Task details
Beginning with the line that contains "[00:00:16.20 to 00:00:17.10]", transcribe the rest of the listing below exactly, including its last line, and exclude any pictures.

Records for the task
= Beginning of Section =

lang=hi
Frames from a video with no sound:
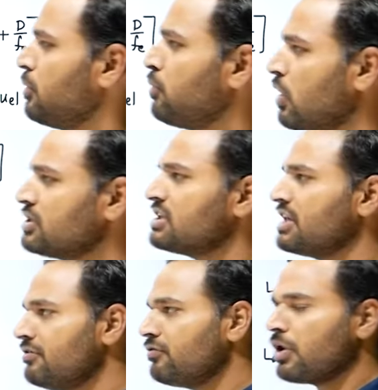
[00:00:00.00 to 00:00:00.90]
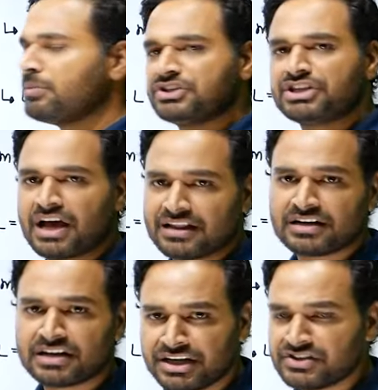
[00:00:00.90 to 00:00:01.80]
हमें बहुत ज्यादा इंफॉर्मेशन
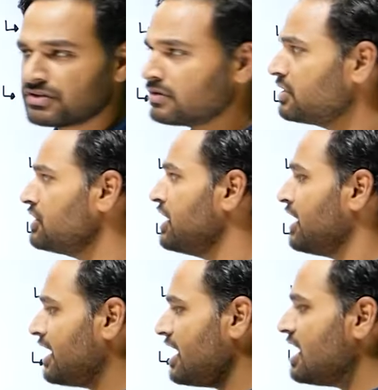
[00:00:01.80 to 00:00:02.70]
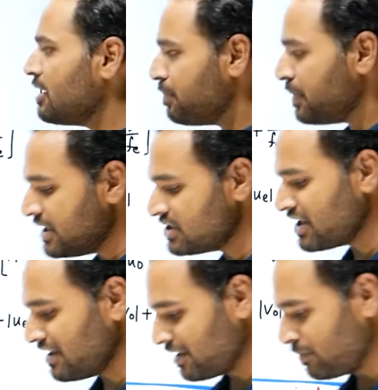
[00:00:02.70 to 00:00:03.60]
याद रखने की जरूरत नहीं है एक पेज
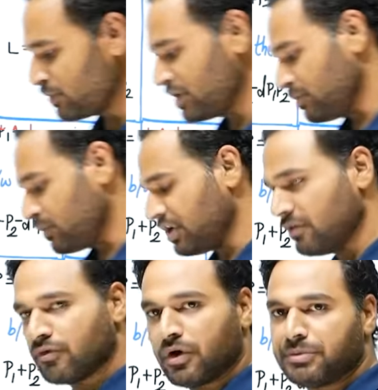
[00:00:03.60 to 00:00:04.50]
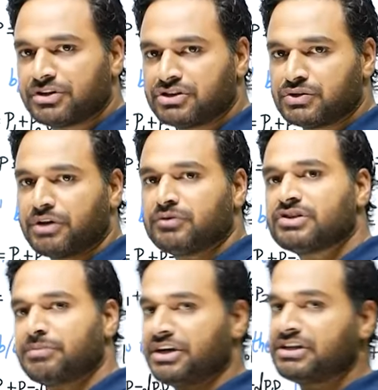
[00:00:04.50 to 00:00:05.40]
के अंदर पूरी की पूरी इंफॉर्मेशन जो है वो
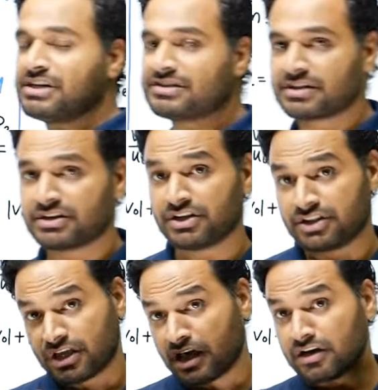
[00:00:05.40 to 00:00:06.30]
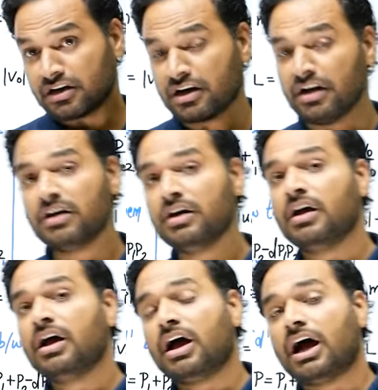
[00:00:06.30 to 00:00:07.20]
समेटी जा सकती है ध्यान रखना
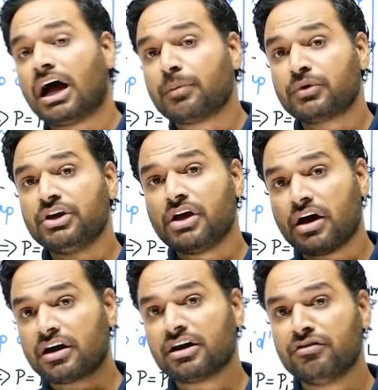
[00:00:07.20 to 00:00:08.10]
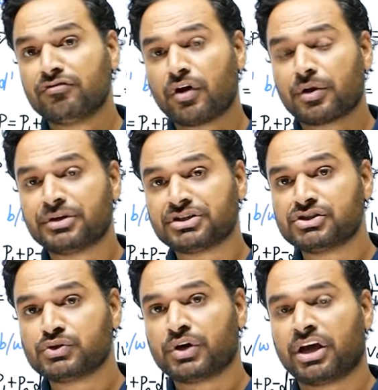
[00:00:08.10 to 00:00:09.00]
आपकी हर
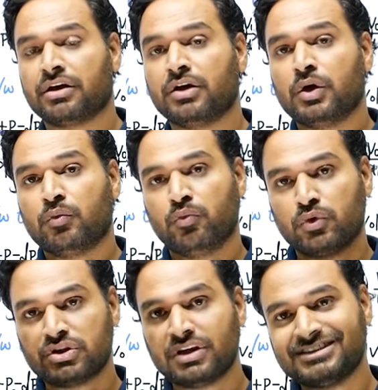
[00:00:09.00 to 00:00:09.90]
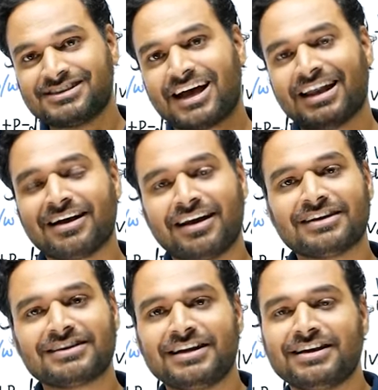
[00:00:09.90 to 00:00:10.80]
इंफॉर्मेशन जो है वो दस अलग
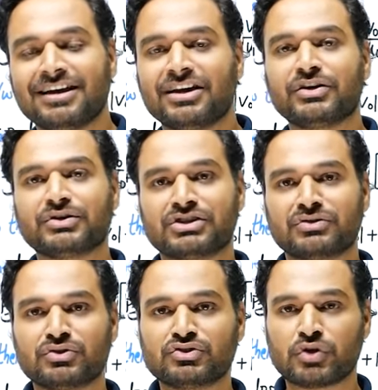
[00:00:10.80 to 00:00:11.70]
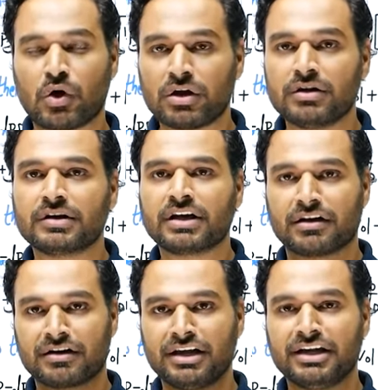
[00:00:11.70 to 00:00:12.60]
अलग तरीके के क्वेश्चन को सॉल्व
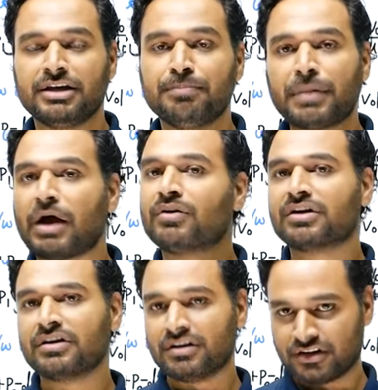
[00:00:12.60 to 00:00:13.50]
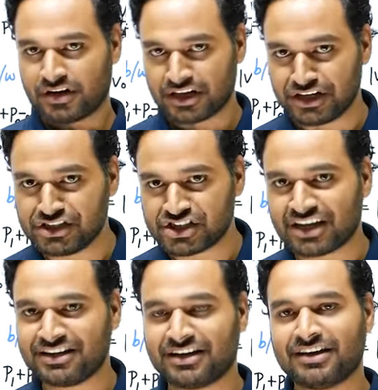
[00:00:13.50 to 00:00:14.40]
करने की पावर रखनी
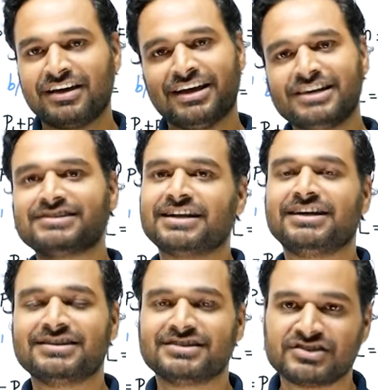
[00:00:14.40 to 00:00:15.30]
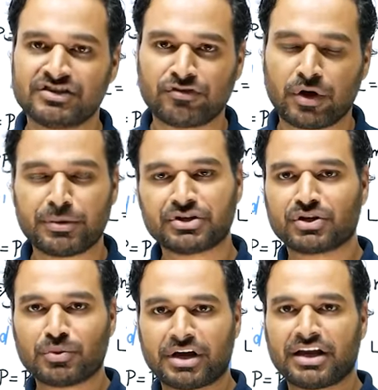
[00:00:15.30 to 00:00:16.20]
चाहिए इस तरीके से इस
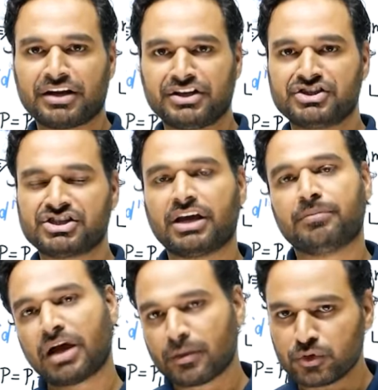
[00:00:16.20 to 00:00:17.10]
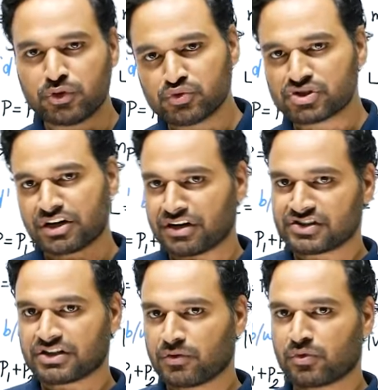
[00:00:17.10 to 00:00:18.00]
इंफॉर्मेशन को मैंने अरेंज किया है मैं आपको यूज
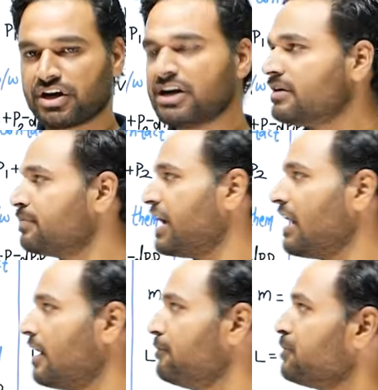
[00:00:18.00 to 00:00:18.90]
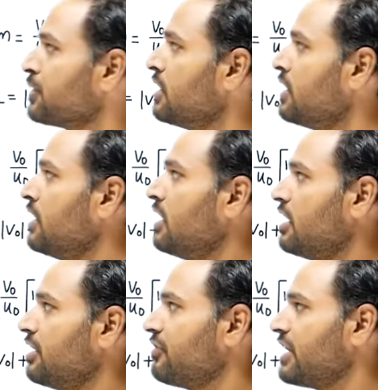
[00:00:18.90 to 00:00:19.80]
करना सिखाऊंगा राइट पहला
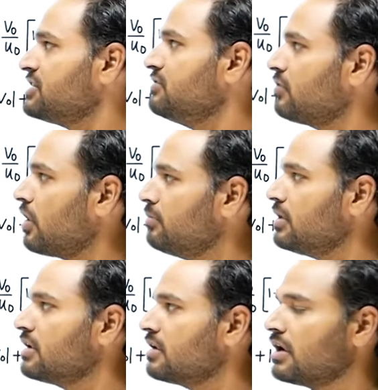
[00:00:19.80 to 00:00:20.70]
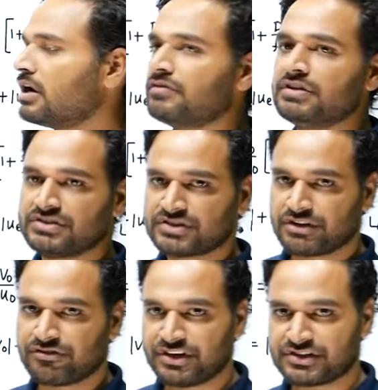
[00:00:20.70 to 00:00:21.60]
रिफ्रैक्शन फ्रॉम अ कर्व्ड
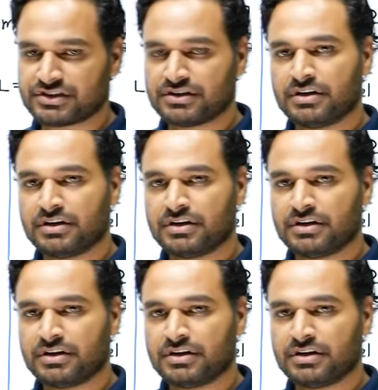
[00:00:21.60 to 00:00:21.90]
सरफेस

= End of Section =

Your solution
[00:00:16.20 to 00:00:17.10]
[00:00:17.10 to 00:00:18.00]
इंफॉर्मेशन को मैंने अरेंज किया है मैं आपको यूज
[00:00:18.00 to 00:00:18.90]
[00:00:18.90 to 00:00:19.80]
करना सिखाऊंगा राइट पहला
[00:00:19.80 to 00:00:20.70]
[00:00:20.70 to 00:00:21.60]
रिफ्रैक्शन फ्रॉम अ कर्व्ड
[00:00:21.60 to 00:00:21.90]
सरफेस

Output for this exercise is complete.